§ **TASK STATEMENT**:
Consider the records below. How many of their lines include the word "video"? State the number and nothing else.

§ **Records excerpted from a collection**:

○ ○ ○ ○ ○ ○ ○

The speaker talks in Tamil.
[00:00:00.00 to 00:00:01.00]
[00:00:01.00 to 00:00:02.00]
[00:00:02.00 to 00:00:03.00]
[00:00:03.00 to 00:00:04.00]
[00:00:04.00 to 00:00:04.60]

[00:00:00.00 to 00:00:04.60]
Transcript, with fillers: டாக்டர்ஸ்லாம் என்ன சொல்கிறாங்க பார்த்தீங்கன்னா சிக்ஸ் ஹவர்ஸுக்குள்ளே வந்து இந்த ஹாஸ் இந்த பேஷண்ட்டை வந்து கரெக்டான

○ ○ ○ ○ ○ ○ ○

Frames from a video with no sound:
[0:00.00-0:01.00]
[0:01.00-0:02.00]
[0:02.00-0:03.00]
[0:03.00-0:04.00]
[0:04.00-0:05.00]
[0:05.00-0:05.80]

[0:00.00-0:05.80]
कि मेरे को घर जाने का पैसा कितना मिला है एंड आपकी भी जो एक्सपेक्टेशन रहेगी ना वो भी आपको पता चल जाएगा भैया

○ ○ ○ ○ ○ ○ ○

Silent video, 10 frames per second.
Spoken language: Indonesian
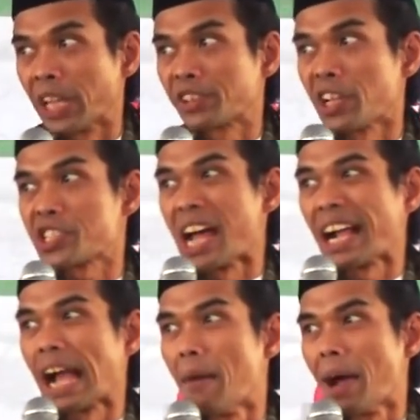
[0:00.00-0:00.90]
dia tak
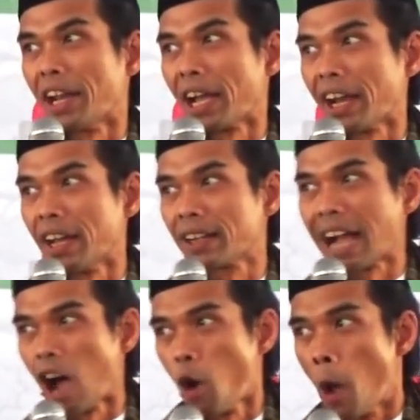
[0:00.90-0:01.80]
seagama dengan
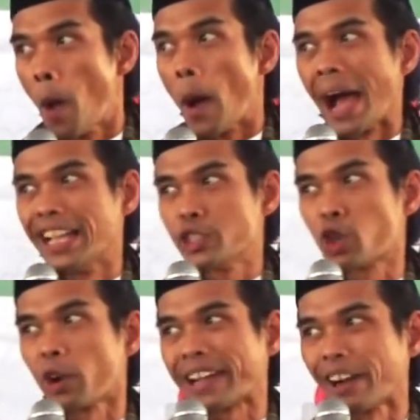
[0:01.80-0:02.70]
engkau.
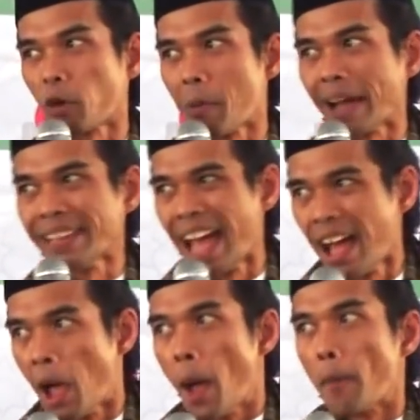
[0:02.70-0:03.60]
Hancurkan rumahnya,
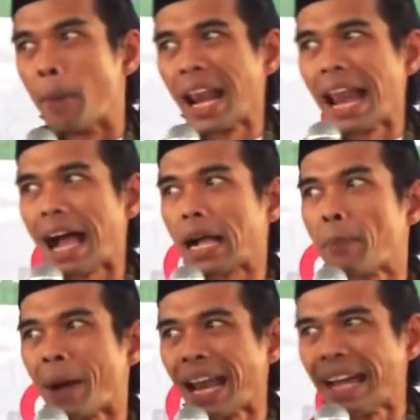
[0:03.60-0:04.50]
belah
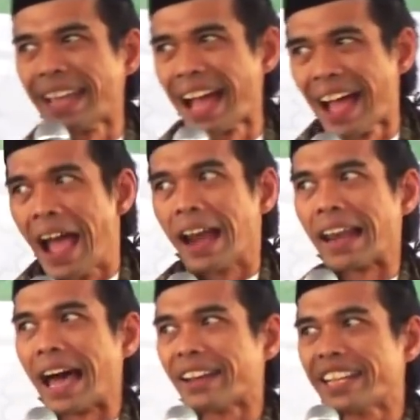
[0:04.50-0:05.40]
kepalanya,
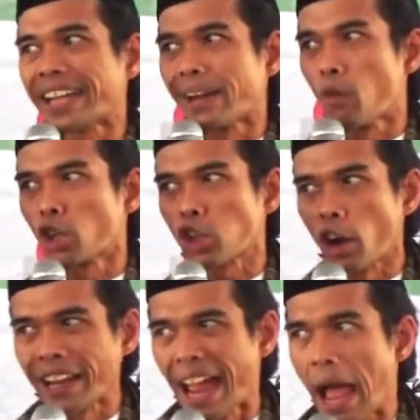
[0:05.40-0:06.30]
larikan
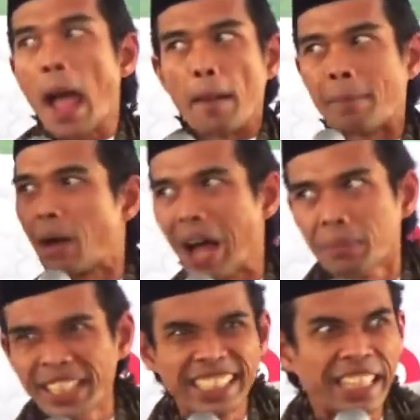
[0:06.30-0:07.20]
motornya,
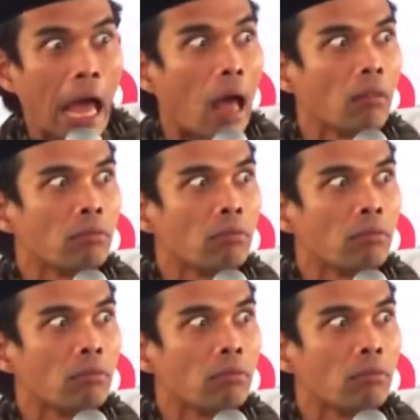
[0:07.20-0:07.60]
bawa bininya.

○ ○ ○ ○ ○ ○ ○

§ **RESPONSE TO THE EXERCISE**:
2